Problem to solve
Please set down every entry again exactly as it stands, without the pictures.

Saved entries
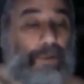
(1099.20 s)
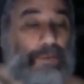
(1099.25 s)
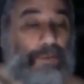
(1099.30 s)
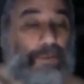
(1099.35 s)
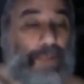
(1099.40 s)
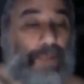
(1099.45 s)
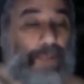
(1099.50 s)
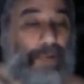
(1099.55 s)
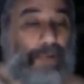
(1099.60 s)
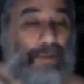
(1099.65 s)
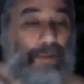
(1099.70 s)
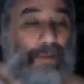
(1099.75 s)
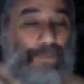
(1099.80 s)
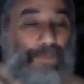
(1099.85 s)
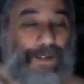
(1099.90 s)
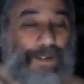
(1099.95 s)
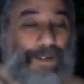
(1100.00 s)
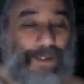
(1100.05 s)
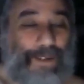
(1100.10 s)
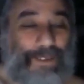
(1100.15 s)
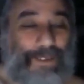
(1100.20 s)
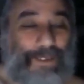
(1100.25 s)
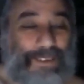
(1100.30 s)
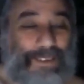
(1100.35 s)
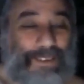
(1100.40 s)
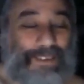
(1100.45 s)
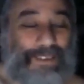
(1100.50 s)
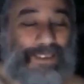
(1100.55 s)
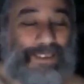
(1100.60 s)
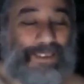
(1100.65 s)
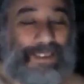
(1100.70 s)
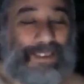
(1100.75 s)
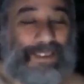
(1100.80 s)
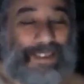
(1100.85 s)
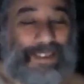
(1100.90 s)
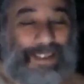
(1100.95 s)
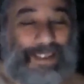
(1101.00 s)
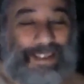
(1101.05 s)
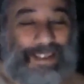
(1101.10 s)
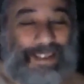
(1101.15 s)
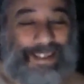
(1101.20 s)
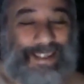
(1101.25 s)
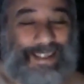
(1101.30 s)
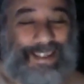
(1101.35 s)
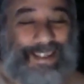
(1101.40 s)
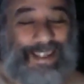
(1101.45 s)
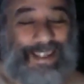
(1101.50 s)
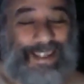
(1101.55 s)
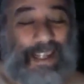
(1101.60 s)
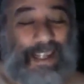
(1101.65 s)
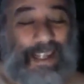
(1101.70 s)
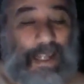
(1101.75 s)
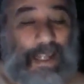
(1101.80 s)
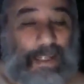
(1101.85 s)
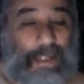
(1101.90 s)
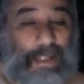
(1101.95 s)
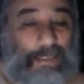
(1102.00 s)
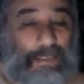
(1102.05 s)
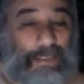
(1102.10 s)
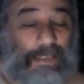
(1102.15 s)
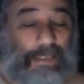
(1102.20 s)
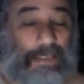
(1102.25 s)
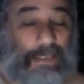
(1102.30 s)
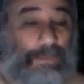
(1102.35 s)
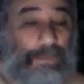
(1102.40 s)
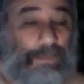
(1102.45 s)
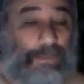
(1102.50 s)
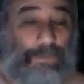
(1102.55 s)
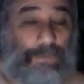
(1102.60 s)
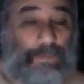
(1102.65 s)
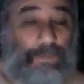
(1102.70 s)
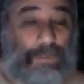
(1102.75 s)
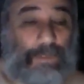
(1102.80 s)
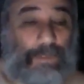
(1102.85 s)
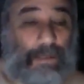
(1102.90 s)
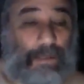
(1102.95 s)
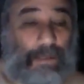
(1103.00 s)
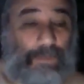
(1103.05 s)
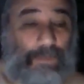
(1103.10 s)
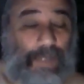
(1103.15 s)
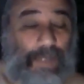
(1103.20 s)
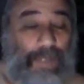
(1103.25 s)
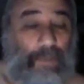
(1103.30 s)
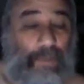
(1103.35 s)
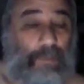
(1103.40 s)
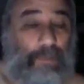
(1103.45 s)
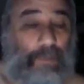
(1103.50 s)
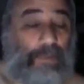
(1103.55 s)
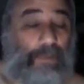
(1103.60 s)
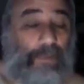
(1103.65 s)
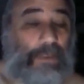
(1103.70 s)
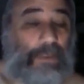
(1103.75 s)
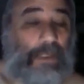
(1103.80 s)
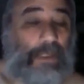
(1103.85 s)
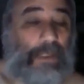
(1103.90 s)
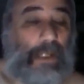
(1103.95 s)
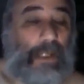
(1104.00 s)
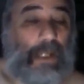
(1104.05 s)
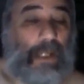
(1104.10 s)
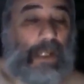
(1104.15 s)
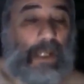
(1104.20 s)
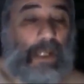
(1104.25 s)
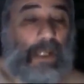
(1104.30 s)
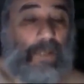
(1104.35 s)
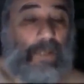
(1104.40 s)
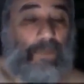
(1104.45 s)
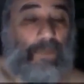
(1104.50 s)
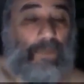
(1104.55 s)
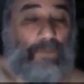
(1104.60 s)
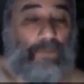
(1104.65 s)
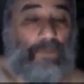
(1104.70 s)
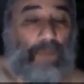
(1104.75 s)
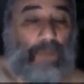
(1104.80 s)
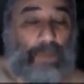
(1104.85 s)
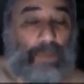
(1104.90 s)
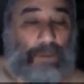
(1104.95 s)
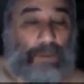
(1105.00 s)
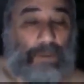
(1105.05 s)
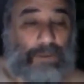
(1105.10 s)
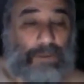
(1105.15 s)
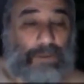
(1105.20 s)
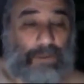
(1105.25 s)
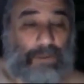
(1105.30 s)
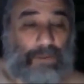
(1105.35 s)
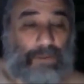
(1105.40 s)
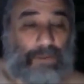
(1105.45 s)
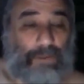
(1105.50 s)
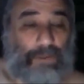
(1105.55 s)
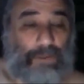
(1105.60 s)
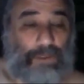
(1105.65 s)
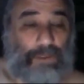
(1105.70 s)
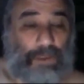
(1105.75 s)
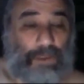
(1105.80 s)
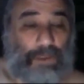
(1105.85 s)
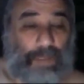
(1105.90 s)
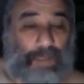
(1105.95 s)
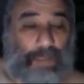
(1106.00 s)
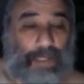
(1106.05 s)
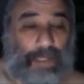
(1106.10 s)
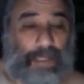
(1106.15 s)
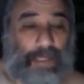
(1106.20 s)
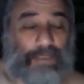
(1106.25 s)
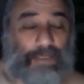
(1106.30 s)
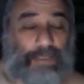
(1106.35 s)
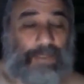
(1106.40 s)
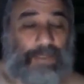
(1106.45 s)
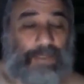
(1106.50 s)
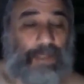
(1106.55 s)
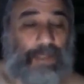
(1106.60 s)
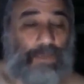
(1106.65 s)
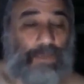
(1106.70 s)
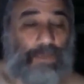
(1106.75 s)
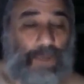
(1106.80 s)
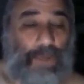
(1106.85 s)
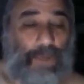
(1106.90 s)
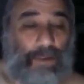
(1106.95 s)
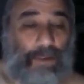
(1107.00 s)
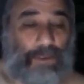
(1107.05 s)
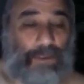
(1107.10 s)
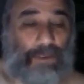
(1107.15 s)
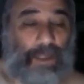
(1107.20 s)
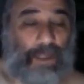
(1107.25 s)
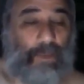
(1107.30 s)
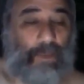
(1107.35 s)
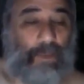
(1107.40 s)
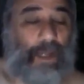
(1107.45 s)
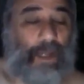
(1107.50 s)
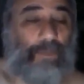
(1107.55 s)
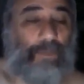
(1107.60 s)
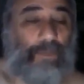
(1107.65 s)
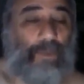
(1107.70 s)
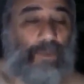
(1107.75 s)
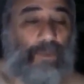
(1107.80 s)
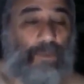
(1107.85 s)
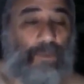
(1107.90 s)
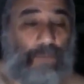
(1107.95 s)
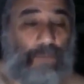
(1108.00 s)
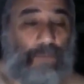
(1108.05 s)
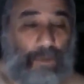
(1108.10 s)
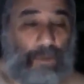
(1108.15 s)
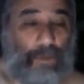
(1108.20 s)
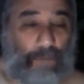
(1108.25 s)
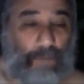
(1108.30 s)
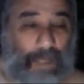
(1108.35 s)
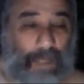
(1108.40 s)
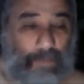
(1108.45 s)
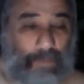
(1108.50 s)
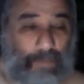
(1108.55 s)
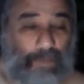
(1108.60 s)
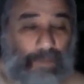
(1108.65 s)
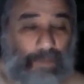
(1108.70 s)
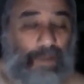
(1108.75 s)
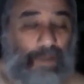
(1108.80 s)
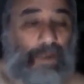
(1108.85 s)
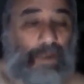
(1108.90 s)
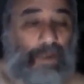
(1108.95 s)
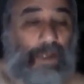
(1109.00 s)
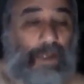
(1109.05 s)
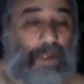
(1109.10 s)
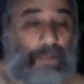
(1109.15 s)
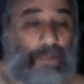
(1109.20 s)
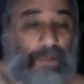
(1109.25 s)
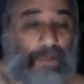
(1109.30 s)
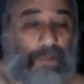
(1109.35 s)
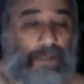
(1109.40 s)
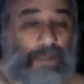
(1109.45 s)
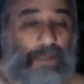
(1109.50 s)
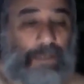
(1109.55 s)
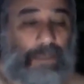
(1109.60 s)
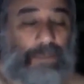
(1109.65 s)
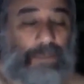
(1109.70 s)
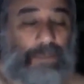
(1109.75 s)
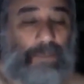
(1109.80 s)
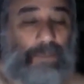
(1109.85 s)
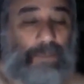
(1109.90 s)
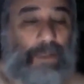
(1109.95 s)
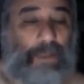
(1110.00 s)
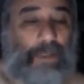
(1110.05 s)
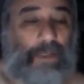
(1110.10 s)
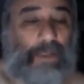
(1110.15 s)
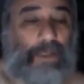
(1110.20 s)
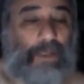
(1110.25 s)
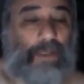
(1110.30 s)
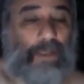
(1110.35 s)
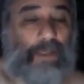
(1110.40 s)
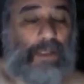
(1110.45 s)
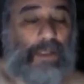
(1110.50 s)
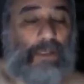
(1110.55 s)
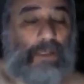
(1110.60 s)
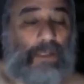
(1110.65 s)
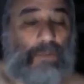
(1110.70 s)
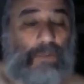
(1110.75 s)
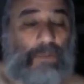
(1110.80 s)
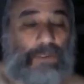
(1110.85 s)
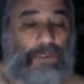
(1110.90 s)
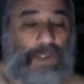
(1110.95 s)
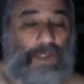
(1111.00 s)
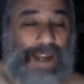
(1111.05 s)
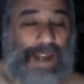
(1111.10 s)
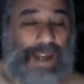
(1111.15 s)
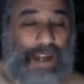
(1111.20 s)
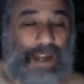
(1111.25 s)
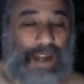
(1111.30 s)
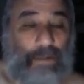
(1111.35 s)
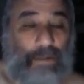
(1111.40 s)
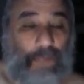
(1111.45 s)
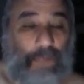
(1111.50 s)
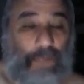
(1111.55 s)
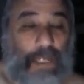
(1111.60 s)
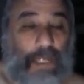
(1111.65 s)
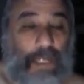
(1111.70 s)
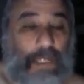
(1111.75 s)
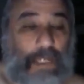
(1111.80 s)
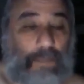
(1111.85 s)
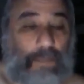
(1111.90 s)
by their own fathers, and these are totally fake memories. The most shocking case of that you'll find on the timeline involving real rape and real attempted murder was Diana Green,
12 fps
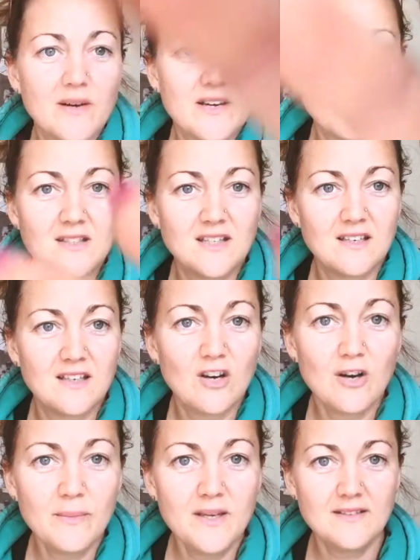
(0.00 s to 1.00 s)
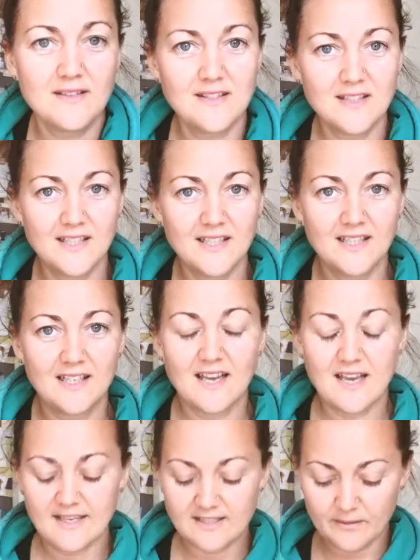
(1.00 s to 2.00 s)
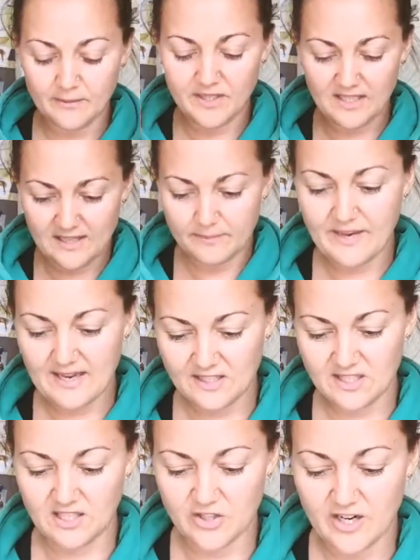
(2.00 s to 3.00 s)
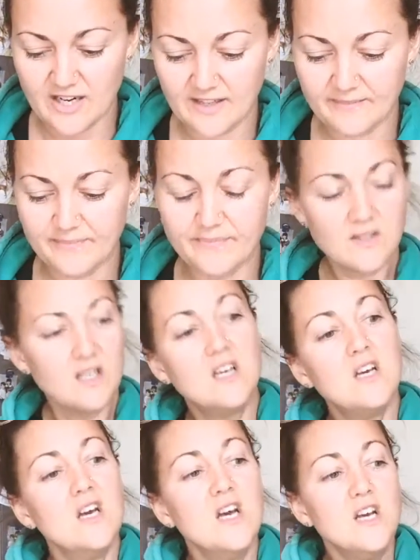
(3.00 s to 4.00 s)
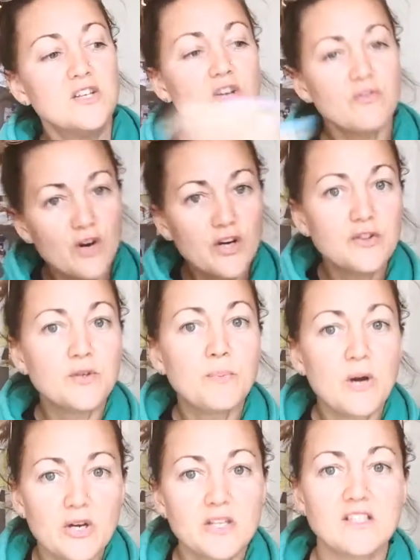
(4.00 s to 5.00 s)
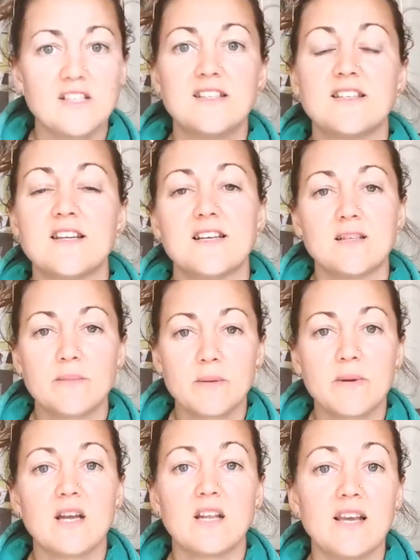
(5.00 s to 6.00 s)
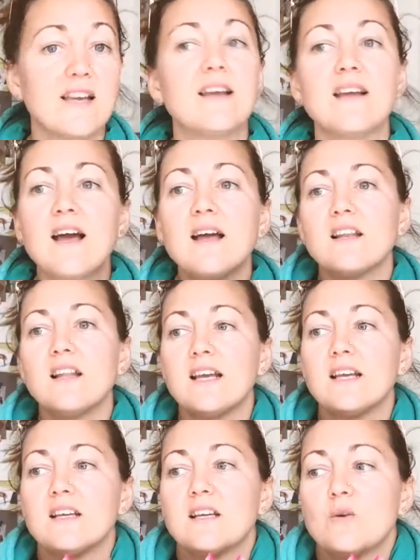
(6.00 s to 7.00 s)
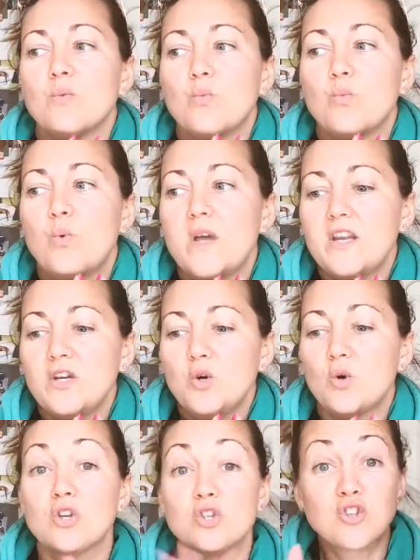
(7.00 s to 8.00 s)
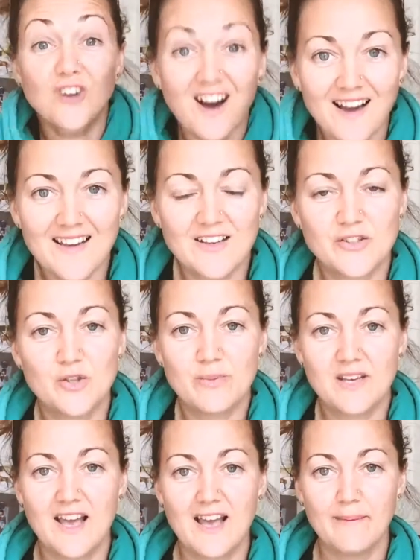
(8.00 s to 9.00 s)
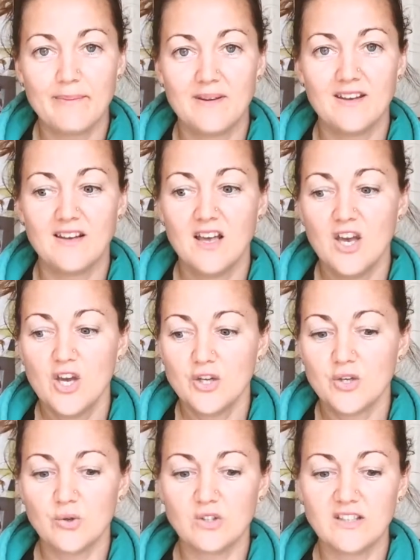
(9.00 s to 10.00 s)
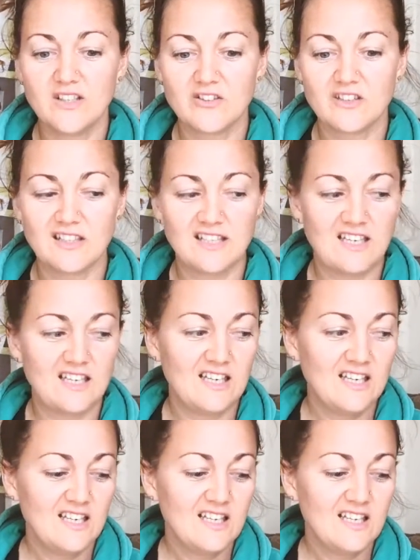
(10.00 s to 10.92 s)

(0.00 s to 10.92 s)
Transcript: I don't see any comments, and I'm going to get back to the training. So I wrote the post yesterday, something about like when you're trying to be happy, you're literally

Completed task
(1099.20 s)
(1099.25 s)
(1099.30 s)
(1099.35 s)
(1099.40 s)
(1099.45 s)
(1099.50 s)
(1099.55 s)
(1099.60 s)
(1099.65 s)
(1099.70 s)
(1099.75 s)
(1099.80 s)
(1099.85 s)
(1099.90 s)
(1099.95 s)
(1100.00 s)
(1100.05 s)
(1100.10 s)
(1100.15 s)
(1100.20 s)
(1100.25 s)
(1100.30 s)
(1100.35 s)
(1100.40 s)
(1100.45 s)
(1100.50 s)
(1100.55 s)
(1100.60 s)
(1100.65 s)
(1100.70 s)
(1100.75 s)
(1100.80 s)
(1100.85 s)
(1100.90 s)
(1100.95 s)
(1101.00 s)
(1101.05 s)
(1101.10 s)
(1101.15 s)
(1101.20 s)
(1101.25 s)
(1101.30 s)
(1101.35 s)
(1101.40 s)
(1101.45 s)
(1101.50 s)
(1101.55 s)
(1101.60 s)
(1101.65 s)
(1101.70 s)
(1101.75 s)
(1101.80 s)
(1101.85 s)
(1101.90 s)
(1101.95 s)
(1102.00 s)
(1102.05 s)
(1102.10 s)
(1102.15 s)
(1102.20 s)
(1102.25 s)
(1102.30 s)
(1102.35 s)
(1102.40 s)
(1102.45 s)
(1102.50 s)
(1102.55 s)
(1102.60 s)
(1102.65 s)
(1102.70 s)
(1102.75 s)
(1102.80 s)
(1102.85 s)
(1102.90 s)
(1102.95 s)
(1103.00 s)
(1103.05 s)
(1103.10 s)
(1103.15 s)
(1103.20 s)
(1103.25 s)
(1103.30 s)
(1103.35 s)
(1103.40 s)
(1103.45 s)
(1103.50 s)
(1103.55 s)
(1103.60 s)
(1103.65 s)
(1103.70 s)
(1103.75 s)
(1103.80 s)
(1103.85 s)
(1103.90 s)
(1103.95 s)
(1104.00 s)
(1104.05 s)
(1104.10 s)
(1104.15 s)
(1104.20 s)
(1104.25 s)
(1104.30 s)
(1104.35 s)
(1104.40 s)
(1104.45 s)
(1104.50 s)
(1104.55 s)
(1104.60 s)
(1104.65 s)
(1104.70 s)
(1104.75 s)
(1104.80 s)
(1104.85 s)
(1104.90 s)
(1104.95 s)
(1105.00 s)
(1105.05 s)
(1105.10 s)
(1105.15 s)
(1105.20 s)
(1105.25 s)
(1105.30 s)
(1105.35 s)
(1105.40 s)
(1105.45 s)
(1105.50 s)
(1105.55 s)
(1105.60 s)
(1105.65 s)
(1105.70 s)
(1105.75 s)
(1105.80 s)
(1105.85 s)
(1105.90 s)
(1105.95 s)
(1106.00 s)
(1106.05 s)
(1106.10 s)
(1106.15 s)
(1106.20 s)
(1106.25 s)
(1106.30 s)
(1106.35 s)
(1106.40 s)
(1106.45 s)
(1106.50 s)
(1106.55 s)
(1106.60 s)
(1106.65 s)
(1106.70 s)
(1106.75 s)
(1106.80 s)
(1106.85 s)
(1106.90 s)
(1106.95 s)
(1107.00 s)
(1107.05 s)
(1107.10 s)
(1107.15 s)
(1107.20 s)
(1107.25 s)
(1107.30 s)
(1107.35 s)
(1107.40 s)
(1107.45 s)
(1107.50 s)
(1107.55 s)
(1107.60 s)
(1107.65 s)
(1107.70 s)
(1107.75 s)
(1107.80 s)
(1107.85 s)
(1107.90 s)
(1107.95 s)
(1108.00 s)
(1108.05 s)
(1108.10 s)
(1108.15 s)
(1108.20 s)
(1108.25 s)
(1108.30 s)
(1108.35 s)
(1108.40 s)
(1108.45 s)
(1108.50 s)
(1108.55 s)
(1108.60 s)
(1108.65 s)
(1108.70 s)
(1108.75 s)
(1108.80 s)
(1108.85 s)
(1108.90 s)
(1108.95 s)
(1109.00 s)
(1109.05 s)
(1109.10 s)
(1109.15 s)
(1109.20 s)
(1109.25 s)
(1109.30 s)
(1109.35 s)
(1109.40 s)
(1109.45 s)
(1109.50 s)
(1109.55 s)
(1109.60 s)
(1109.65 s)
(1109.70 s)
(1109.75 s)
(1109.80 s)
(1109.85 s)
(1109.90 s)
(1109.95 s)
(1110.00 s)
(1110.05 s)
(1110.10 s)
(1110.15 s)
(1110.20 s)
(1110.25 s)
(1110.30 s)
(1110.35 s)
(1110.40 s)
(1110.45 s)
(1110.50 s)
(1110.55 s)
(1110.60 s)
(1110.65 s)
(1110.70 s)
(1110.75 s)
(1110.80 s)
(1110.85 s)
(1110.90 s)
(1110.95 s)
(1111.00 s)
(1111.05 s)
(1111.10 s)
(1111.15 s)
(1111.20 s)
(1111.25 s)
(1111.30 s)
(1111.35 s)
(1111.40 s)
(1111.45 s)
(1111.50 s)
(1111.55 s)
(1111.60 s)
(1111.65 s)
(1111.70 s)
(1111.75 s)
(1111.80 s)
(1111.85 s)
(1111.90 s)
by their own fathers, and these are totally fake memories. The most shocking case of that you'll find on the timeline involving real rape and real attempted murder was Diana Green,
12 fps
(0.00 s to 1.00 s)
(1.00 s to 2.00 s)
(2.00 s to 3.00 s)
(3.00 s to 4.00 s)
(4.00 s to 5.00 s)
(5.00 s to 6.00 s)
(6.00 s to 7.00 s)
(7.00 s to 8.00 s)
(8.00 s to 9.00 s)
(9.00 s to 10.00 s)
(10.00 s to 10.92 s)

(0.00 s to 10.92 s)
Transcript: I don't see any comments, and I'm going to get back to the training. So I wrote the post yesterday, something about like when you're trying to be happy, you're literally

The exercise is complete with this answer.